Wednesday, February 22, 2012

The Finale: A step into the Abyss

This has been an interesting project overall. As I started, I was expecting to be confronted by much more uncertainty and unnerving experiences putting myself completely out in the open. Unfortunately, that experience came only twice throughout the duration of this all. I feel slightly swindled, like I was finally supposed to be able to be myself...and then no one cared. Even my parents noticed no difference between me telling the truth and me hiding. Maybe I'm just not a great lier, or don't do it enough.

Sadly, this all just reinforces my perivious ideas. No one cares about the truth of others. Every man for himself and woman for hers. I thought the human race cared more for eachother. I thought we were more empathic and feeling towards the ideas of our fellow humans, but I guess it's not totally true now is it? This morbid idea is something I'd never have even considered before this all. And you, yes you. The one who's thinking "but my friends/ family/ girl-friend/ boy-friend care deeply should stop and think this: When they ask you how you're doing, how often do they push further when you say "nothing".

We can hide ourselves so easily from others. Things that tear you up inside never get brought to the surface unless forced out and regurgitated onto another or a wall or shattered object. Even when I said exactly what was up, people would flake over it, being much more concerned with their own problems. Just today, I told my friends that my house was halfway flooded and I'll be having to live somewhere else for 3 weeks. the replies?
"damn"
"That Sucks"
"Sorry to hear that"

Only one of them actually ofered me a place to stay and none of them asked how I felt about the whole thing...even though I'm feeling twisted by the whole expereience. I don't need everyone to stop what they're doing and care about me. I'm just Elio. I matter nothing in the blip of the universe. However, I just ask that those few people I call friends are not so caught up in thierselves to ignore me when I need them, just as I haven't when they've needed it.

I've been ranting a lot with this project, and I hate myself for that. I hate sounding so depressing and emo about my life and all the parts of it I seem to have hit on with this project, but that's how this shit seemed to have fallen. I'm not like this normally. I don't try to burden people with myself. I keep it inside because, well, no one cares. No one's going to go out of there way to help every minor teenage problem I come up with, and that habit carries over to the bigger things.

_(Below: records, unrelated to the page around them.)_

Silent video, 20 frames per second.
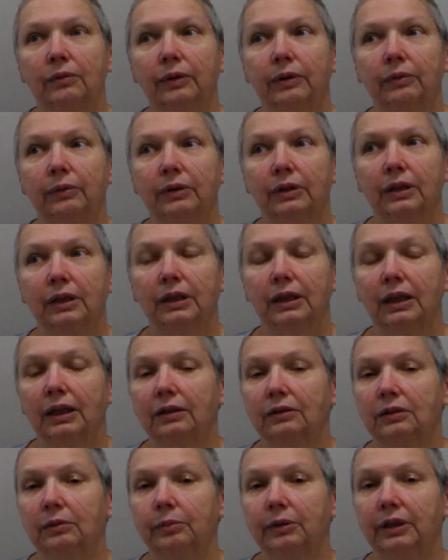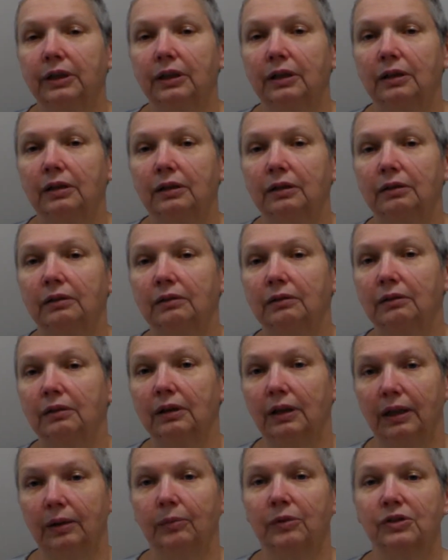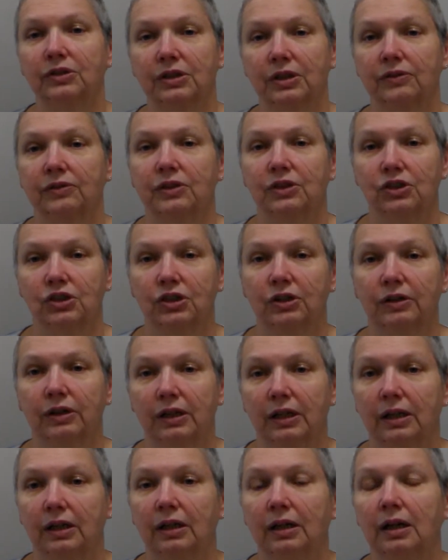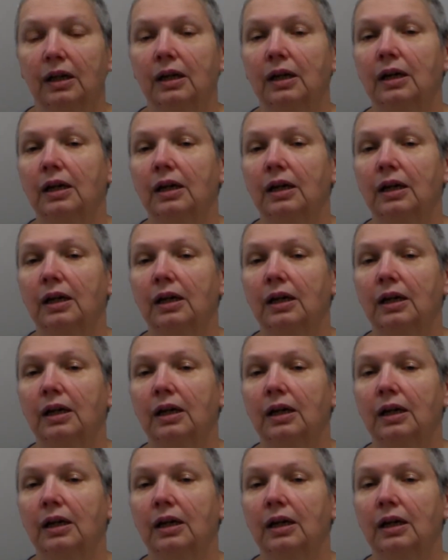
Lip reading: We were not allowed to claim ourselves as Cherokee.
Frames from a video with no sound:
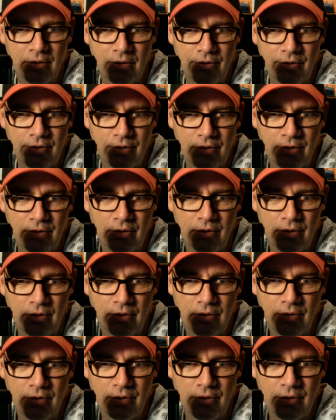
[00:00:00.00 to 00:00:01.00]
that the
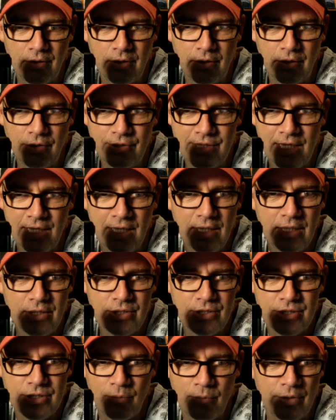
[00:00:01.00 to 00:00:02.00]
the dating
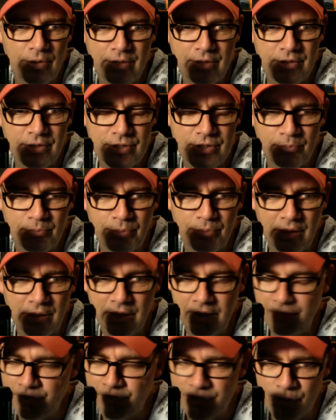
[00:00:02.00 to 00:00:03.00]
someone that doesn't
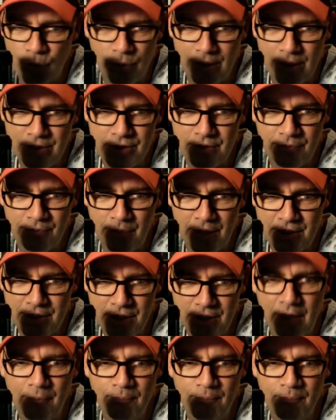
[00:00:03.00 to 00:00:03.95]
believe is a waste of my time.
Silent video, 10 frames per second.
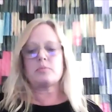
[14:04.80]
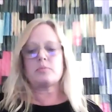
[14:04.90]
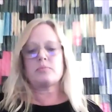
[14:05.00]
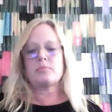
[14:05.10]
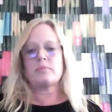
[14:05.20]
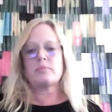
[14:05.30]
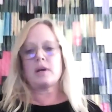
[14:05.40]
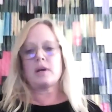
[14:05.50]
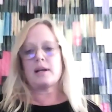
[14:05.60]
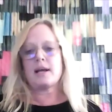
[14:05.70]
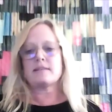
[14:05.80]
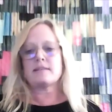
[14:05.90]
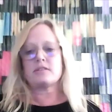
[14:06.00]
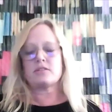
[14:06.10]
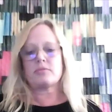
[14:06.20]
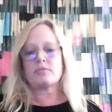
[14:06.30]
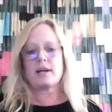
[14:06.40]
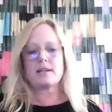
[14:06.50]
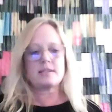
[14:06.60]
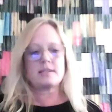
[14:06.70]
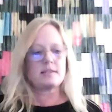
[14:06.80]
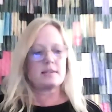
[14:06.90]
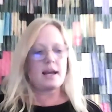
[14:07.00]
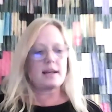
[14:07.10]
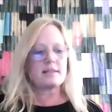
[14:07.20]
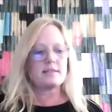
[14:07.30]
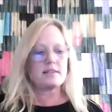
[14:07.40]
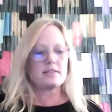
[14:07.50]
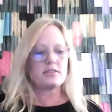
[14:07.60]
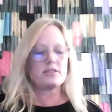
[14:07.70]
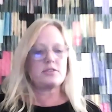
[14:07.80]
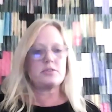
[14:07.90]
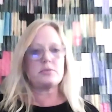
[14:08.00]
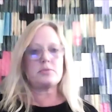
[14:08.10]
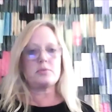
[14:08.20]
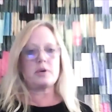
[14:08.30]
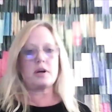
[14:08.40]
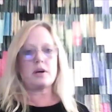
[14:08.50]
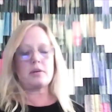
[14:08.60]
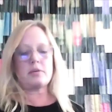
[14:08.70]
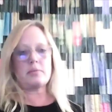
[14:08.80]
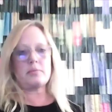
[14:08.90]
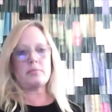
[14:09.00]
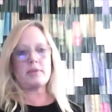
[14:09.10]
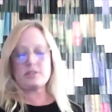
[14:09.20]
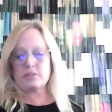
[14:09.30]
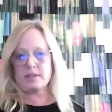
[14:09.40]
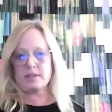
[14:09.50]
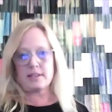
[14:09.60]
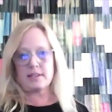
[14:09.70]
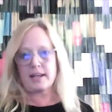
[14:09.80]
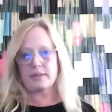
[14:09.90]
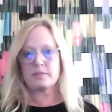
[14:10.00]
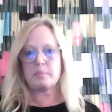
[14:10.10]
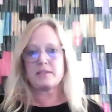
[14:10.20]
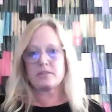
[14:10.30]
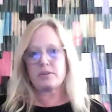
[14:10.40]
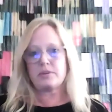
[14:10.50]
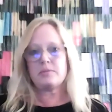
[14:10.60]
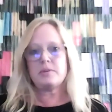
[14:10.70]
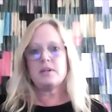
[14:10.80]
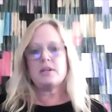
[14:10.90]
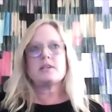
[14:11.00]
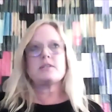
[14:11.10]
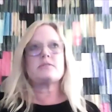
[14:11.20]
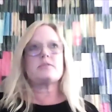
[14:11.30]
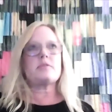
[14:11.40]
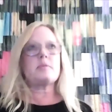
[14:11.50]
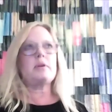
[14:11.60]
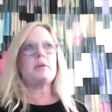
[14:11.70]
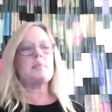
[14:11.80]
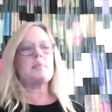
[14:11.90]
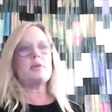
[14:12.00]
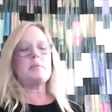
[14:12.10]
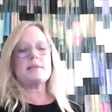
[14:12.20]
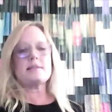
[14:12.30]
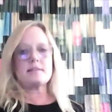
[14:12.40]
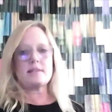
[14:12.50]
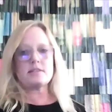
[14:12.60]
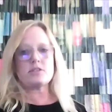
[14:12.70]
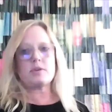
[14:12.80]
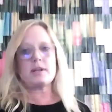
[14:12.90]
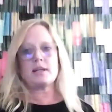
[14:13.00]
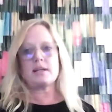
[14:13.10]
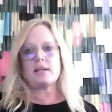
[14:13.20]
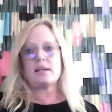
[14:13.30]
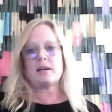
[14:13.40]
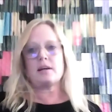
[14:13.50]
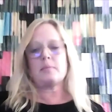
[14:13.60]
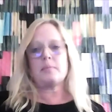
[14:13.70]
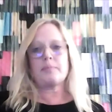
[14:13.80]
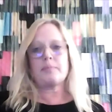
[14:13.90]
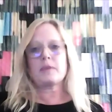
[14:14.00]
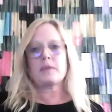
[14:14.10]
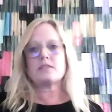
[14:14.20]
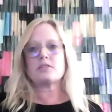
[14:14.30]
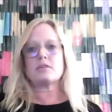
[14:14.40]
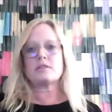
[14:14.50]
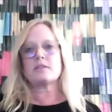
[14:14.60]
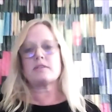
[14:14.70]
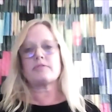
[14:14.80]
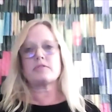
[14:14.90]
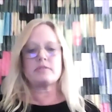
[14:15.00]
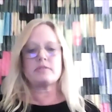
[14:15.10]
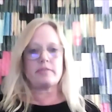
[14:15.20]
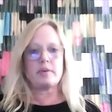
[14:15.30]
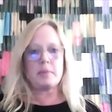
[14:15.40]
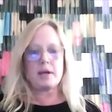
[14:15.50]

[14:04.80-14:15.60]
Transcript: that also kind of has a direct access to our restaurant, the Lighthouse Bistro. So the Building Employment Success Training starts the first of every month.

Maybe this is the best time to step over. I've found and enterance to the shadows and am willing top take it. This world hates the light. This world dispises the truth. This world stands against everything I stand for, so I quit. I give um. I need a break. I'm letting go for now. I'm going to stop shining brightly for others who wish for only darkness. I will stop trying to  be a guide for anyone but myself. Selfish? yes. But no one is accepting the selfless offers, so no point in keeping them open. So thank you for reading through my crappy blog and all the lack of adventures I've delt with. I bit you all a fond goodnight. And even with all I say, even now as I fall, I still love you all, cause that's something this world still needs. Unconditional Love.